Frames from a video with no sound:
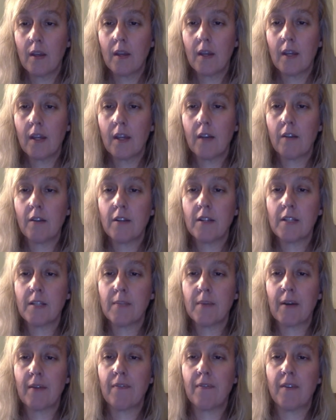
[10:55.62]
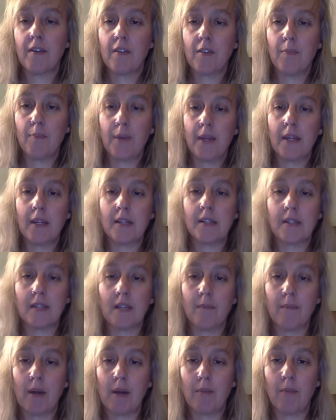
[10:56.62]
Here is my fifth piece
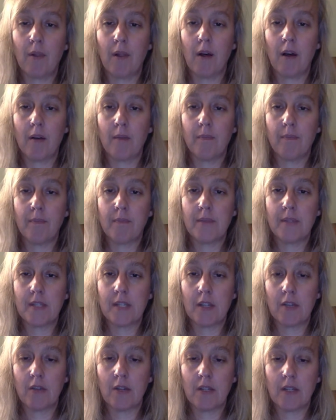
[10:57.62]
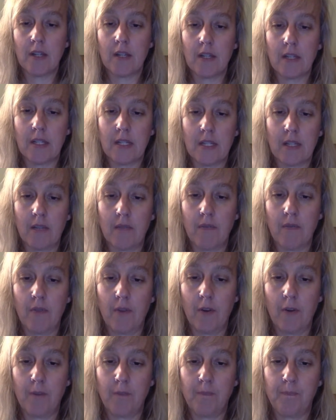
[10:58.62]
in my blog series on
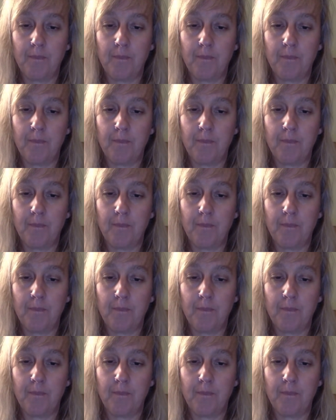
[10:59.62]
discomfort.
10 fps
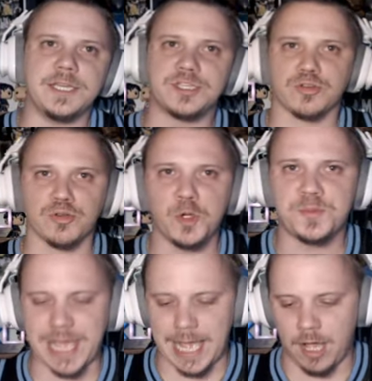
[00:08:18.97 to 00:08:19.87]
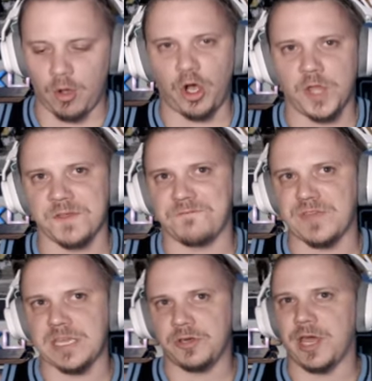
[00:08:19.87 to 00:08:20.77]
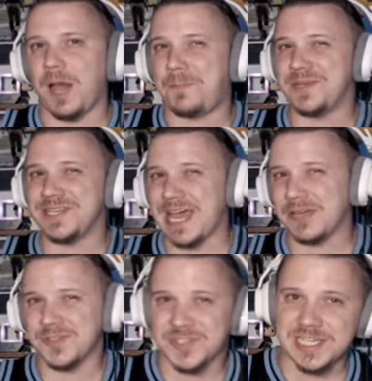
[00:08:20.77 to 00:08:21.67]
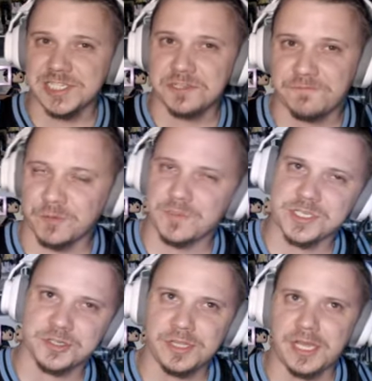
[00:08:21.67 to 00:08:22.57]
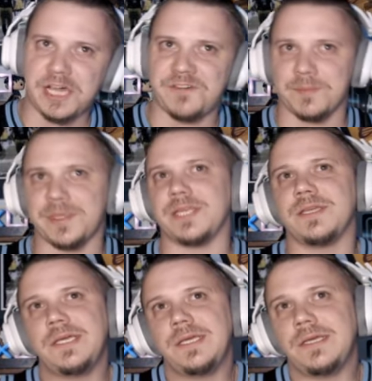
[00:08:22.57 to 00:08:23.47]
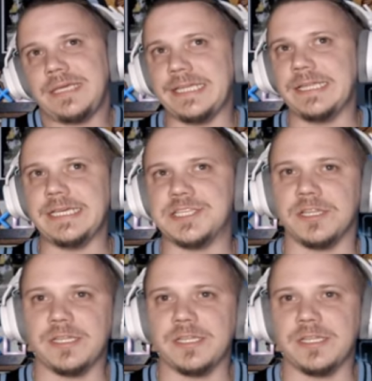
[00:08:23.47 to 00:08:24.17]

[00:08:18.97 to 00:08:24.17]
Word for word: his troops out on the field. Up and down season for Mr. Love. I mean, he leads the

=-=-=

Keeping every word as it is, write out all the data and omit the pictures.

### Response to this exercise:
Frames from a video with no sound:
[10:55.62]
[10:56.62]
Here is my fifth piece
[10:57.62]
[10:58.62]
in my blog series on
[10:59.62]
discomfort.
10 fps
[00:08:18.97 to 00:08:19.87]
[00:08:19.87 to 00:08:20.77]
[00:08:20.77 to 00:08:21.67]
[00:08:21.67 to 00:08:22.57]
[00:08:22.57 to 00:08:23.47]
[00:08:23.47 to 00:08:24.17]

[00:08:18.97 to 00:08:24.17]
Word for word: his troops out on the field. Up and down season for Mr. Love. I mean, he leads the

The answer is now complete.